Des parlementaires critiquent la politique de rénovation du parc immobilier

La rénovation énergétique des bâtiments, qui représentent en France un quart des émissions de gaz à effet de serre (GES), est un enjeu majeur de la transition énergétique. Pourtant, atteindre les objectifs de neutralité carbone prévus par la stratégie nationale bas carbone (SNBC) en 2050 grâce à un parc uniquement doté de diagnostics de performance énergétique (DPE) A ou B est illusoire à moyens constants.

C’est le constat que font les parlementaires d’une mission réalisée pour l’Office parlementaire d’évaluation des choix scientifiques et technologiques (1). «Les objectifs ambitieux assignés au secteur du bâtiment, à l’instar de l’objectif de neutralité carbone en 2050, continuent de contraster avec la faiblesse des moyens disponibles pour les atteindre», assènent les rédacteurs. Les 4 milliards d’euros consacrés à cette politique motivent la rénovation de seulement 70.000 à 80.000 logements chaque année, là où la SNBC pose un objectif de 27 millions de logements neutres d’ici à 2050. 

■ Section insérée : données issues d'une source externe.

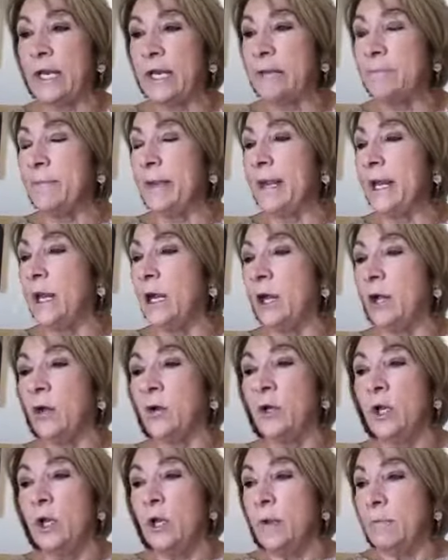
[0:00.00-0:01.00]

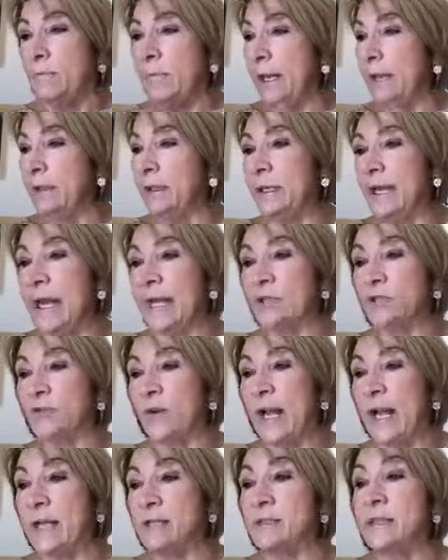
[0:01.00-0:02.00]
email, mailing
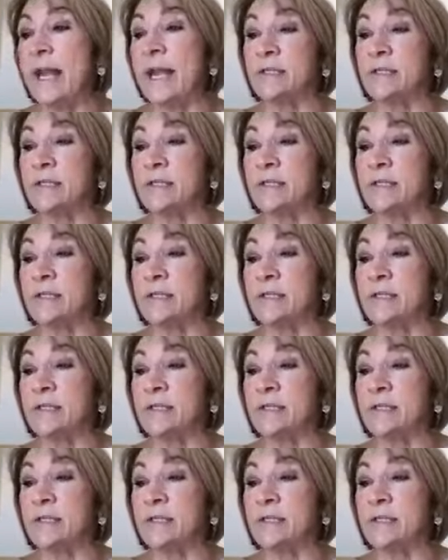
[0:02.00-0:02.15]
address.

Impossible de compter sur le neuf pour le satisfaire sauf à attendre 100 ans, puisque le parc de logements ne se renouvelle que de 1% par an. Les parlementaires proposent trois grands axes d’amélioration de la politique de rénovation de l’ancien. 

Refondre les aides

Le premier concerne logiquement la refonte des dispositifs publics d’aides. Plutôt que de multiplier les dispositifs, les parlementaires prônent un recentrage autour de MaPrimeRénov’. Le dispositif est le mieux identifié du grand public et peut constituer une «marque ombrelle», déclinable selon plusieurs modalités d’application. 

Comme l’Institut de l’économie pour le climat (I4CE) et France Stratégie, les auteurs du rapport rappellent que beaucoup de travaux ne permettent pas de diminuer significativement la consommation d’énergie. «L’efficacité des travaux doit devenir un objectif, à la fois en termes de consommation d’énergie mais aussi d’émissions de CO2», écrivent-ils.

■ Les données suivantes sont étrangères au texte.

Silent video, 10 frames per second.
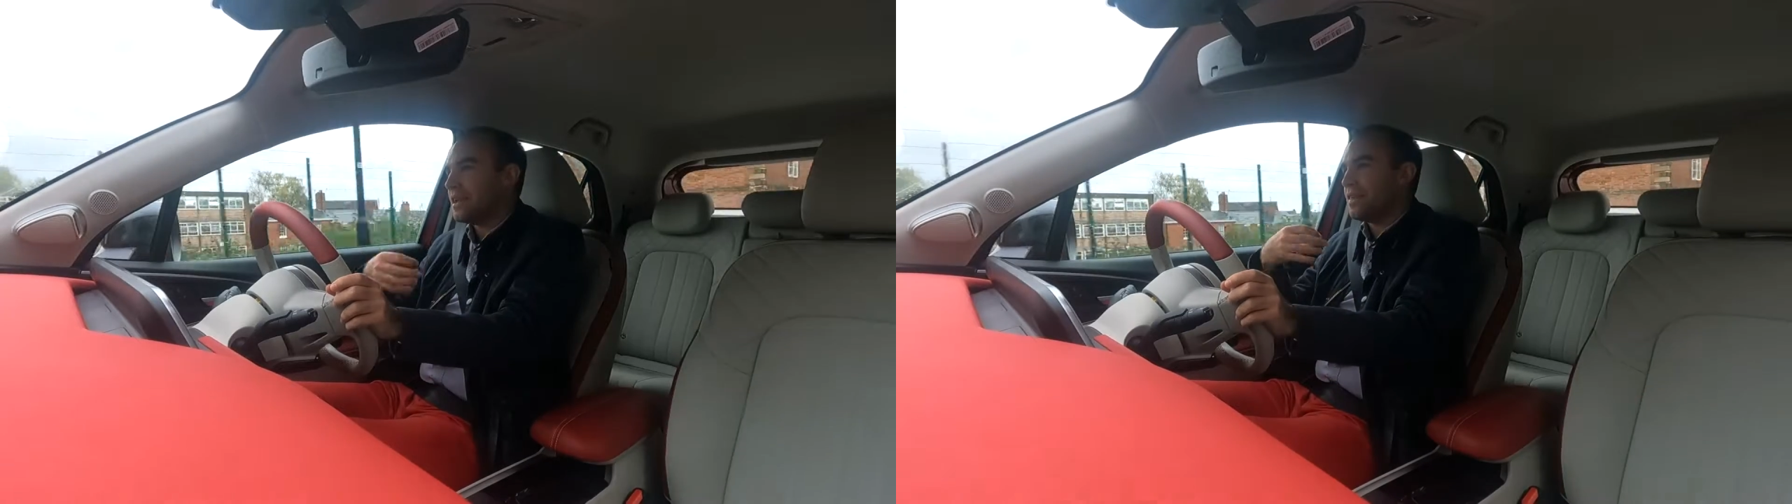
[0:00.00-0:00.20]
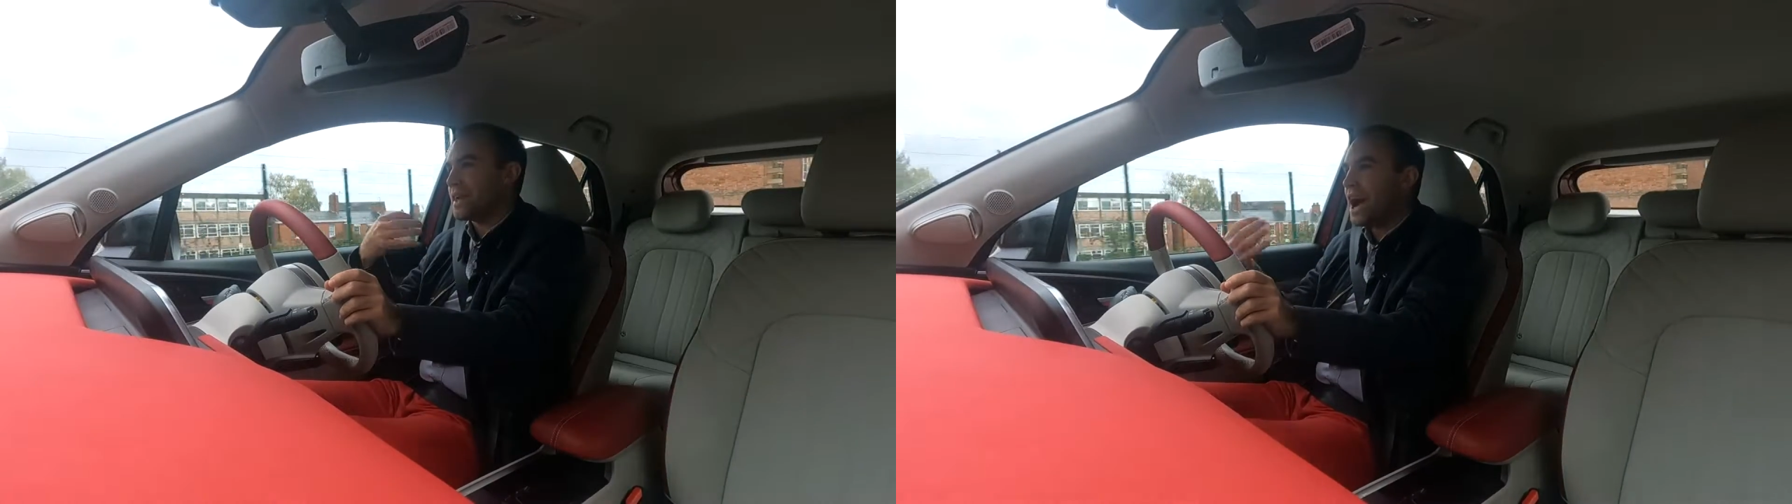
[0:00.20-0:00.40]

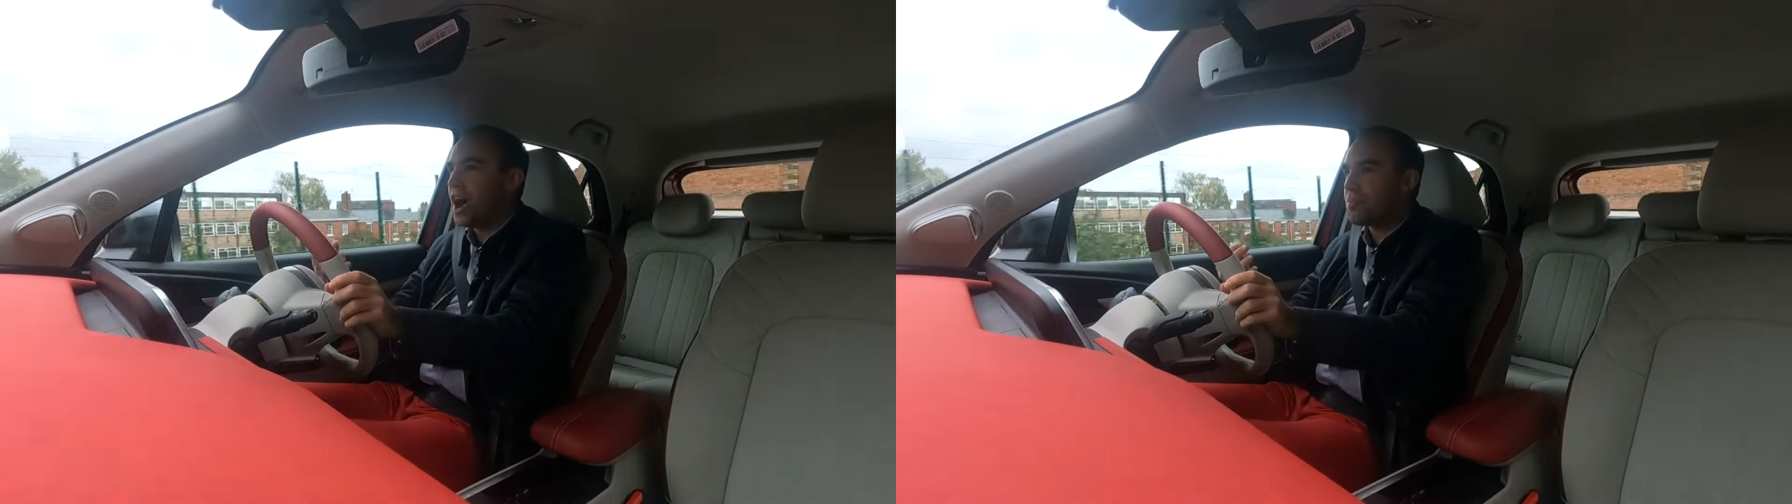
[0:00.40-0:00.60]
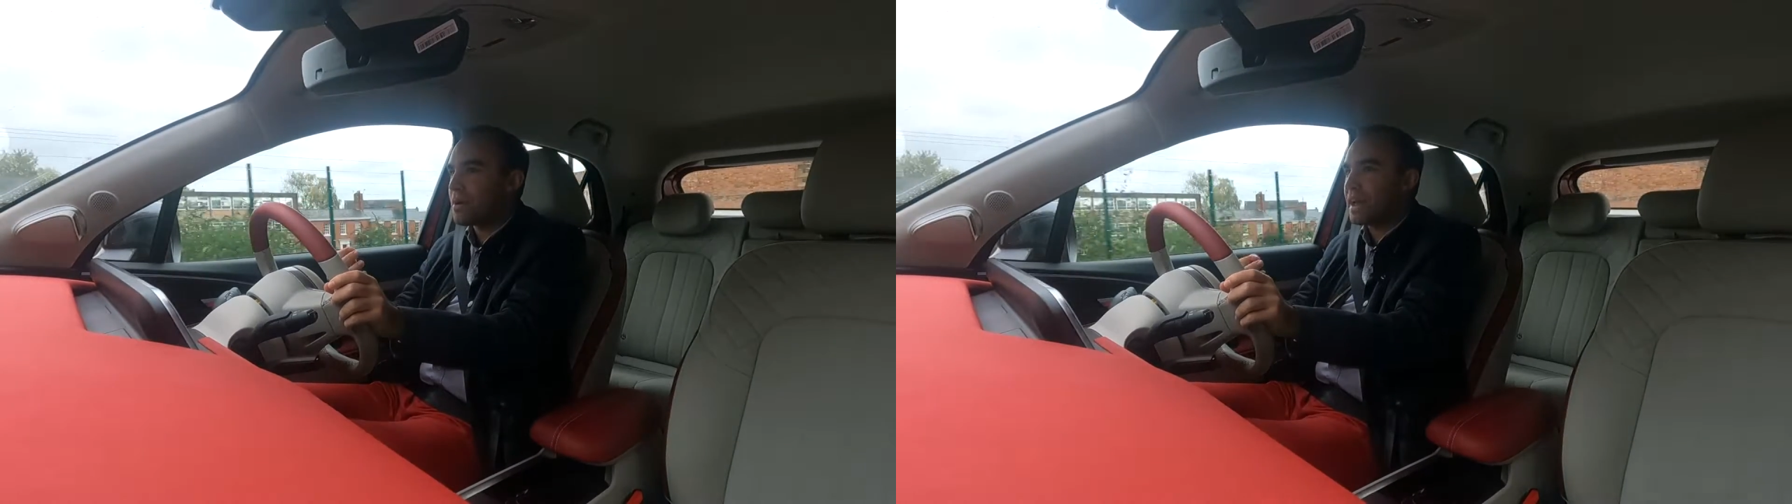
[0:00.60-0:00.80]
the
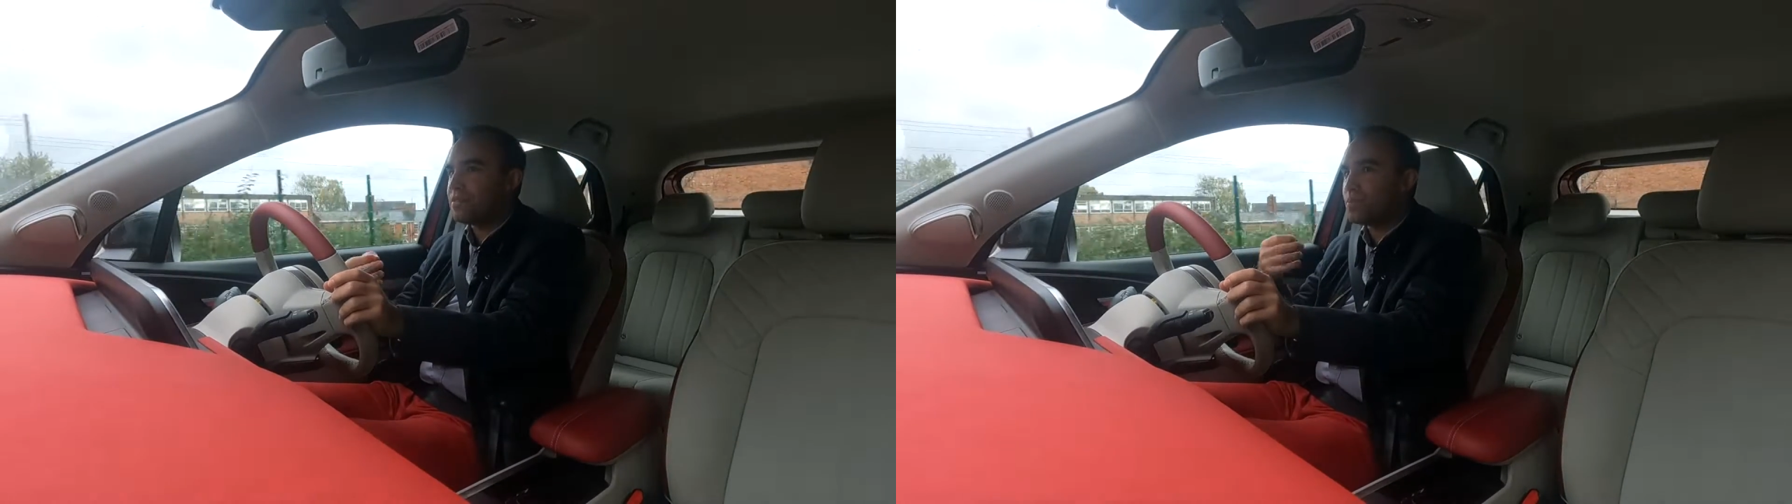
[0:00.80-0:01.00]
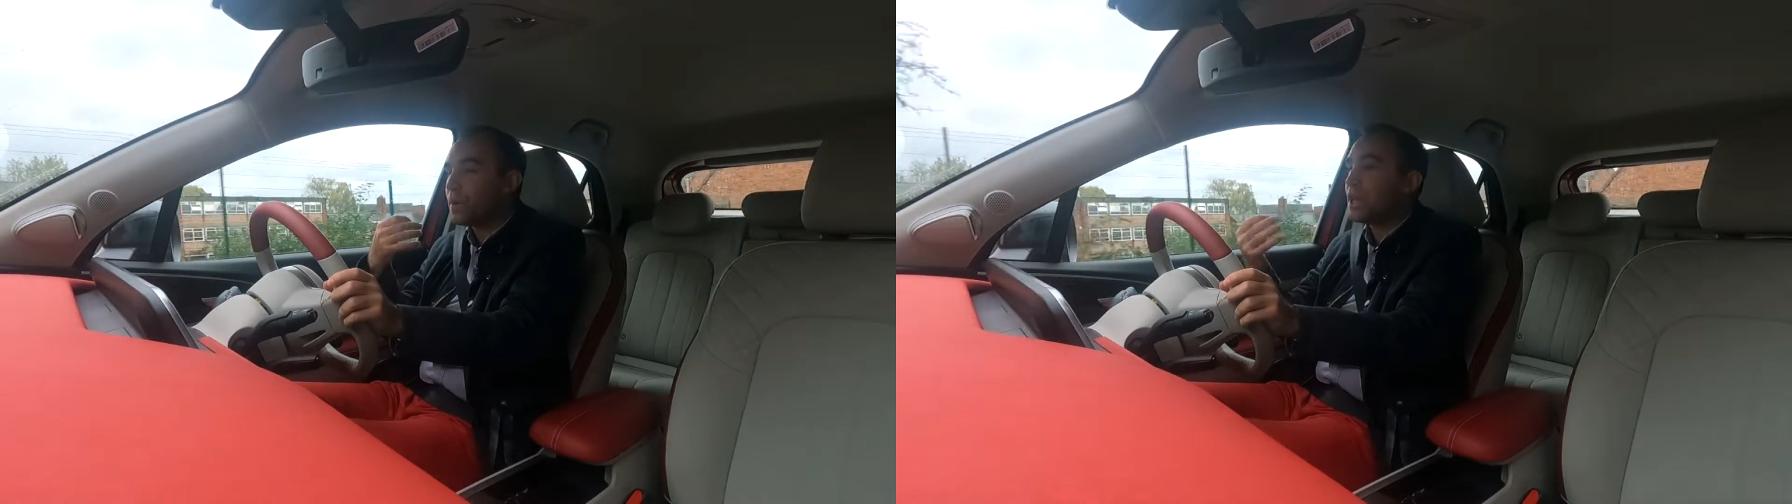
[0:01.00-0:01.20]
car
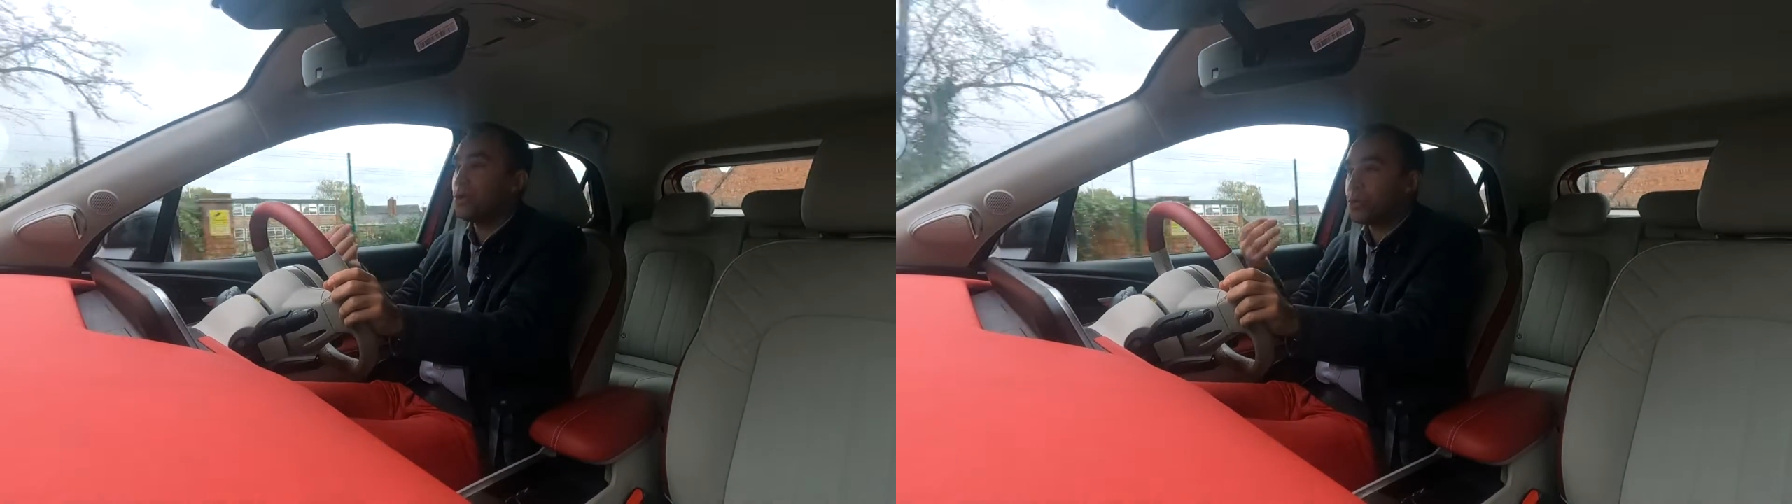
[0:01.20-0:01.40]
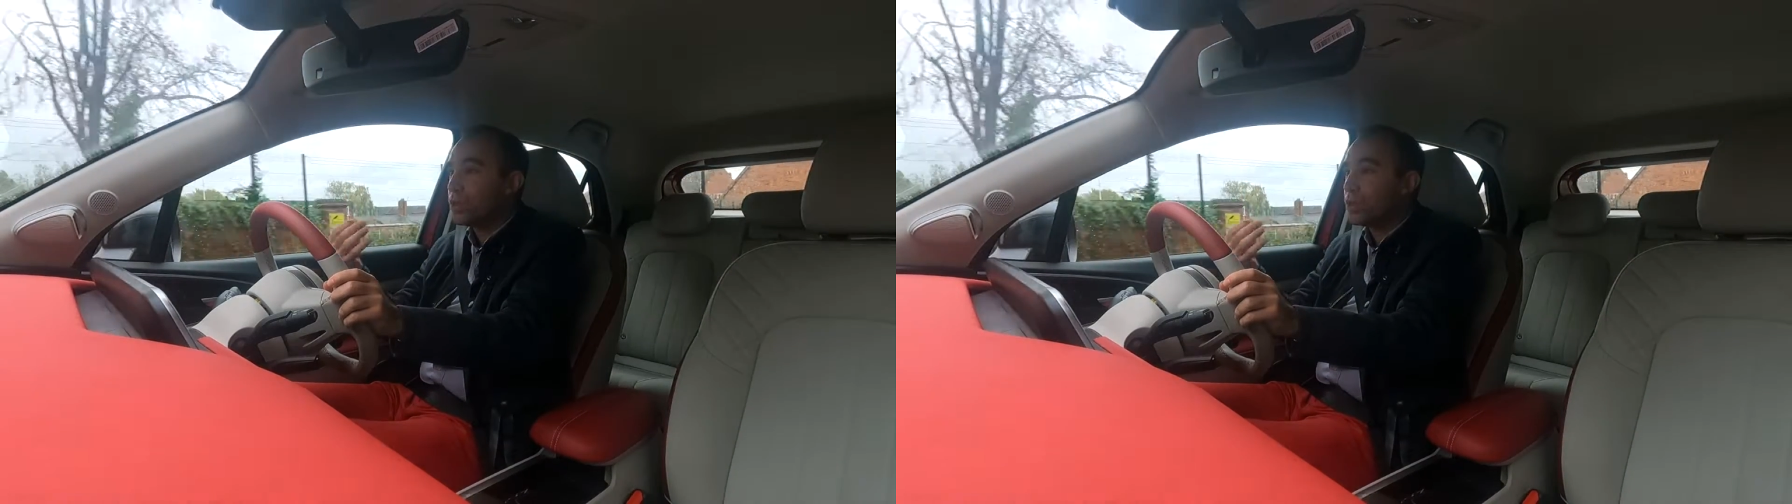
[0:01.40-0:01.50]
brands we all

Pour inciter les ménages, l’Office propose de créer un nouveau mécanisme hypothécaire basé sur un système viager. L’Etat financerait les travaux de rénovation en échange d’un viager dont le loyer serait calculé sur la moitié de l’économie effectué, le remboursement au principal s’effectuant lors de la vente ou de la transmission du bien. 

L’organe pousse également pour sortir les dépenses en faveur de la rénovation énergétique des règles européennes de déficit budgétaire. Les banques seraient également mises à contribution en accélérant sur les prêts à taux zéro pour la rénovation. «Les banques doivent prendre conscience que financer ces actions est intéressant pour elles : ces travaux permettent en effet d’accroître la valeur du patrimoine de leurs clients», affirment les élus. 

Renforcer le contrôle

La formation des professionnels – dont le nombre est insuffisant pour faire face à la demande -, l’accompagnement à la rénovation et le contrôle de la qualité des travaux réalisés constituent d’autres pistes d’amélioration. Sur ce dernier point, les parlementaires estiment que le défaut de suivi favorise l’««éco-délinquance» avec des diagnostics ou des travaux bâclés». D’où la nécessité d’une mesure de performance après rénovation ou un suivi des travaux par un expert thermicien et une repression plus sévère en cas de manquement. 

Enfin, l’Office veut impliquer les collectivités territoriales dans la stratégie de rénovation énergétique pour penser la rénovation dans un cadre global (quartier, commune, pâté de maison…) plutôt que bien par bien. Le regroupement pourrait créer des dynamiques collectives pour «inverser le rapport de force dans la relation économique entre clients et prestataires», estime-t-elle. 

(1) «La rénovation énergétique des bâtiments», rapport n°129 de Gérard Longuet et Pierre Henriet, déposé le 17 novembre 2022.